What if you do something like so:

```
function boxes($number) {
if($number >= 21) {
$boxesOfTwentyOne = intval($number / 21);
$remainderOfTwetyOne = floor($number % 21);
if($remainderOfTwetyOne === 0.0) {
return $boxesOfTwentyOne . ' box(es) of 21';
}
$boxesOfTwentyOne = $boxesOfTwentyOne - 1;
$number >= 42 ? $textTwentyOne = $boxesOfTwentyOne . ' boxes of 21, ' : $textTwentyOne = '1 box of 21, ';
$sixesBoxes = floor($number % 21) + 21;
switch (true) {
case ($sixesBoxes == 24):
if($number >= 42) {
return $textTwentyOne . '1 box of 18 and 1 box of 6';
}
return '1 box of 18 and 1 box of 6';
break;
case ($sixesBoxes == 27):
return $boxesOfTwentyOne + 1 . ' box(es) of 21 and 1 box of 6';
break;
case ($sixesBoxes == 30):
if($number >= 42) {
return $textTwentyOne . '1 box of 18 and 1 box of 12';
}
return '1 box of 18 and 1 box of 12';
break;
case ($sixesBoxes == 33):
return $boxesOfTwentyOne + 1 . ' box(es) of 21 and 1 box of 12';
break;
case ($sixesBoxes == 36):
if($number >= 42) {
return $textTwentyOne . '2 boxes of 18';
}
return '2 boxes of 18';
break;
case ($sixesBoxes == 39):
return $boxesOfTwentyOne + 1 . ' box(es) of 21 and 1 box of 18';
break;
default:
return 'Not possible!';
break;
}
} else {
switch (true) {
case ($number == 6):
return '1 box of 6';
break;
case ($number == 12):
return '1 box of 12';
break;
case ($number == 18):
return '1 box of 18';
break;
default:
return 'Not possible!';
break;
}
}
}
```

EDIT: I have updated my answer, and now I think it is working properly. At least, it passed in all the tests I’ve made here.

### Answer：

This is actually array items summing up to a target where repetition is allowed problem.
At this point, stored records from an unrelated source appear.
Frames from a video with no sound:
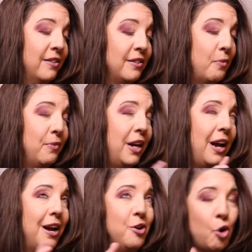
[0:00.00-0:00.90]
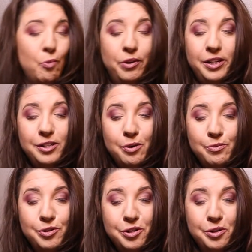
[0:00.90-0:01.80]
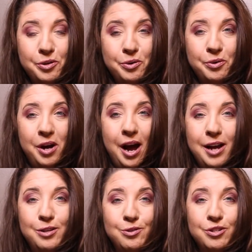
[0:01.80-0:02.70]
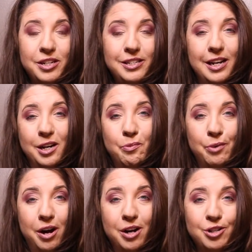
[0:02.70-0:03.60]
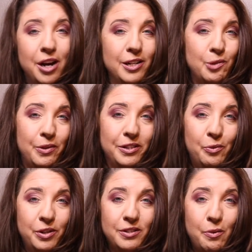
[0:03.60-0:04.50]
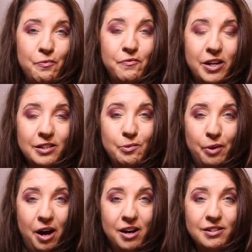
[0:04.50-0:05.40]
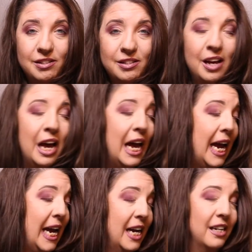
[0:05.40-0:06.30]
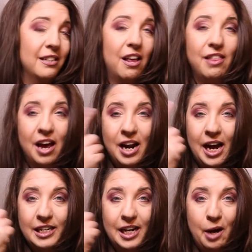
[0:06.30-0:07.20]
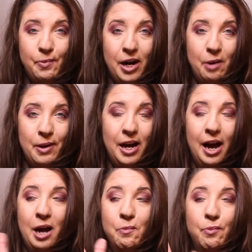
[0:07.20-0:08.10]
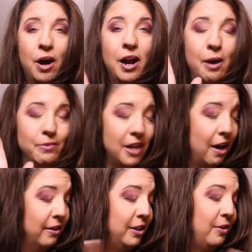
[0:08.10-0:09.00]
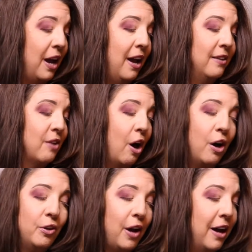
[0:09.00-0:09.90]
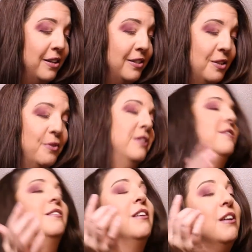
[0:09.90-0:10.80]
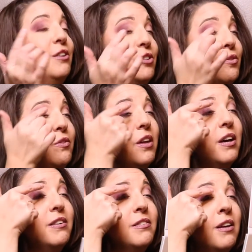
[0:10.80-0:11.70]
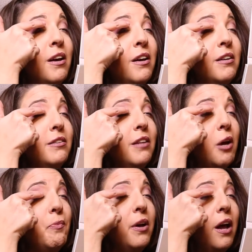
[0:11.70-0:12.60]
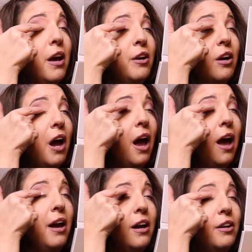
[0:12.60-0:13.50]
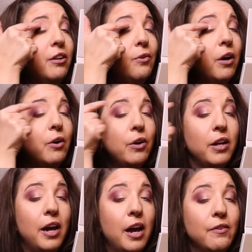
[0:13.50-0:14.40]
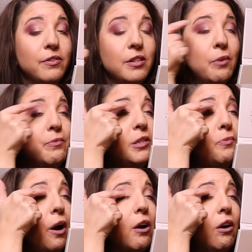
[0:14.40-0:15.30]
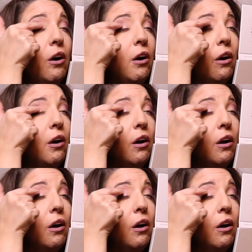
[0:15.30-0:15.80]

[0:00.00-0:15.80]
something I normally don't do. I usually take a brush, I spritz it with some Fix Plus, and then I tap it on my eye. But I'm telling you guys, all you gotta do is do this, tap it on your eye, and you are going to have some sparkle.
Since in many cases multiple box configurations will come up, you may chose to use the shortest boxes sub list or may be the boxes sublist with the available boxes at hand in real life.

Sorry my PHP is rusty… the below algorithm is in JS but you may simply adapt it to PHP. Of course you may freely change your box sizes to accomodate any number of bottles. So for the given boxes and target 87 we get in total 20 different solutions like

```
[12,18,18,18,21], [12,12,21,21,21] ... [6,6,6,6,6,6,6,6,6,6,6,21]
```

```
function items2T([n,...ns],t){cnt++ //remove cnt in production code
var c = ~~(t/n);
return ns.length ? Array(c+1).fill()
.reduce((r,_,i) => r.concat(items2T(ns, t-n*i).map(s => Array(i).fill(n).concat(s))),[])
: t % n ? []
: [Array(c).fill(n)];
};
var cnt = 0, result;
console.time("combos");
result = items2T([6,12,18,21], 87)
console.timeEnd("combos");
console.log(result);
console.log(`${result.length} many unique ways to sum up to 87
and ${cnt} recursive calls are performed`);
```

The code is taken from a previous answer of mine.